MATERIAL TO PROCESS section start

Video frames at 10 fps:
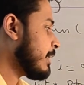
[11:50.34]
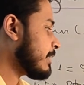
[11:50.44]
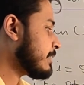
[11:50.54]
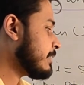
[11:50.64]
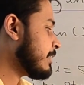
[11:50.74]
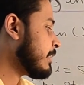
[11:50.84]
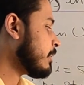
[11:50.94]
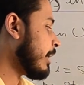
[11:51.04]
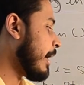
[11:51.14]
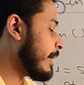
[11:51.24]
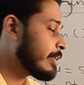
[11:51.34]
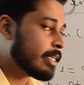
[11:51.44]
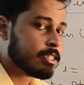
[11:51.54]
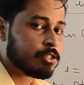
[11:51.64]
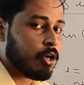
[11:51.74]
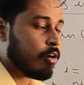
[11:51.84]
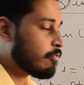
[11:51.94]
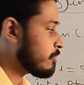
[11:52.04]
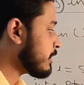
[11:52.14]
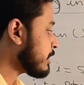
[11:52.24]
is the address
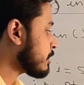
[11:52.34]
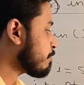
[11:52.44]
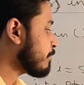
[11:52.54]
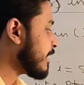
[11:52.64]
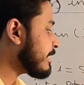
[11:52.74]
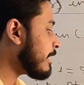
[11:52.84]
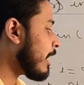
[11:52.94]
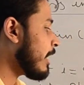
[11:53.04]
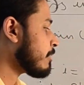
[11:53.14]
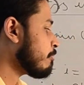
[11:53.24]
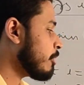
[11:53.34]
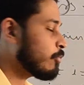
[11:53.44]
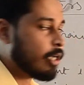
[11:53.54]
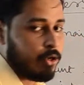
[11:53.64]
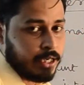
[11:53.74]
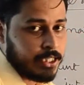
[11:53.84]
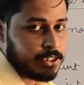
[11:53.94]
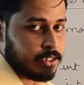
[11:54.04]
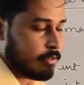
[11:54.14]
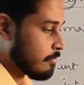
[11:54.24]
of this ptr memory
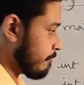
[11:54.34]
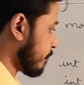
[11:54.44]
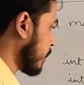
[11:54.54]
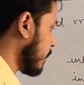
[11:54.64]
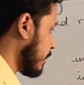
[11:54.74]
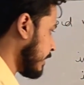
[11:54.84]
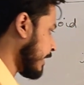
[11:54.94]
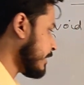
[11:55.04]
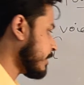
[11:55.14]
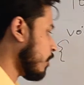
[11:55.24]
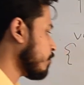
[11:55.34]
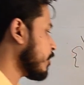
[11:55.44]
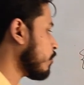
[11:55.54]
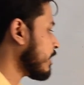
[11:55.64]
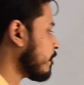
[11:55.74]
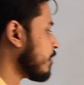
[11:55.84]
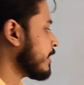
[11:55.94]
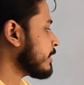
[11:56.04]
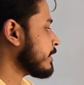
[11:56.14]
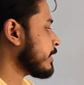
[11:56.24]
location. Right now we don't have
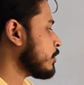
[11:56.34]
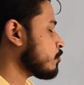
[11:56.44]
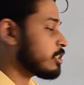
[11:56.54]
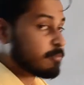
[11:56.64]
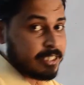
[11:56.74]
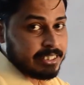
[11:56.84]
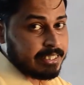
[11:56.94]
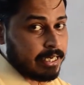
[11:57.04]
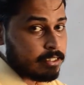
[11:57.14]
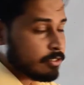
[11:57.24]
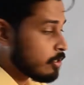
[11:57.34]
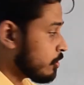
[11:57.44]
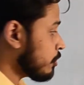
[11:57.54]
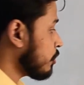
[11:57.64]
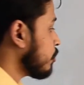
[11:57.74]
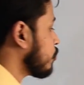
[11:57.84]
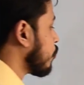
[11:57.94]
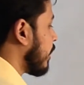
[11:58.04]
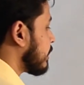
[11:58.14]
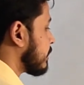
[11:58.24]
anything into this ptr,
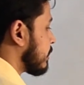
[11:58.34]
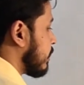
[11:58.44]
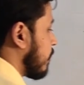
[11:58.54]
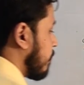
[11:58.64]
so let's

MATERIAL TO PROCESS section end

**PROBLEM TO WORK ON**
Leaving aside the images, write out every entry above exactly.

**ANSWER TO THIS EXERCISE**
Video frames at 10 fps:
[11:50.34]
[11:50.44]
[11:50.54]
[11:50.64]
[11:50.74]
[11:50.84]
[11:50.94]
[11:51.04]
[11:51.14]
[11:51.24]
[11:51.34]
[11:51.44]
[11:51.54]
[11:51.64]
[11:51.74]
[11:51.84]
[11:51.94]
[11:52.04]
[11:52.14]
[11:52.24]
is the address
[11:52.34]
[11:52.44]
[11:52.54]
[11:52.64]
[11:52.74]
[11:52.84]
[11:52.94]
[11:53.04]
[11:53.14]
[11:53.24]
[11:53.34]
[11:53.44]
[11:53.54]
[11:53.64]
[11:53.74]
[11:53.84]
[11:53.94]
[11:54.04]
[11:54.14]
[11:54.24]
of this ptr memory
[11:54.34]
[11:54.44]
[11:54.54]
[11:54.64]
[11:54.74]
[11:54.84]
[11:54.94]
[11:55.04]
[11:55.14]
[11:55.24]
[11:55.34]
[11:55.44]
[11:55.54]
[11:55.64]
[11:55.74]
[11:55.84]
[11:55.94]
[11:56.04]
[11:56.14]
[11:56.24]
location. Right now we don't have
[11:56.34]
[11:56.44]
[11:56.54]
[11:56.64]
[11:56.74]
[11:56.84]
[11:56.94]
[11:57.04]
[11:57.14]
[11:57.24]
[11:57.34]
[11:57.44]
[11:57.54]
[11:57.64]
[11:57.74]
[11:57.84]
[11:57.94]
[11:58.04]
[11:58.14]
[11:58.24]
anything into this ptr,
[11:58.34]
[11:58.44]
[11:58.54]
[11:58.64]
so let's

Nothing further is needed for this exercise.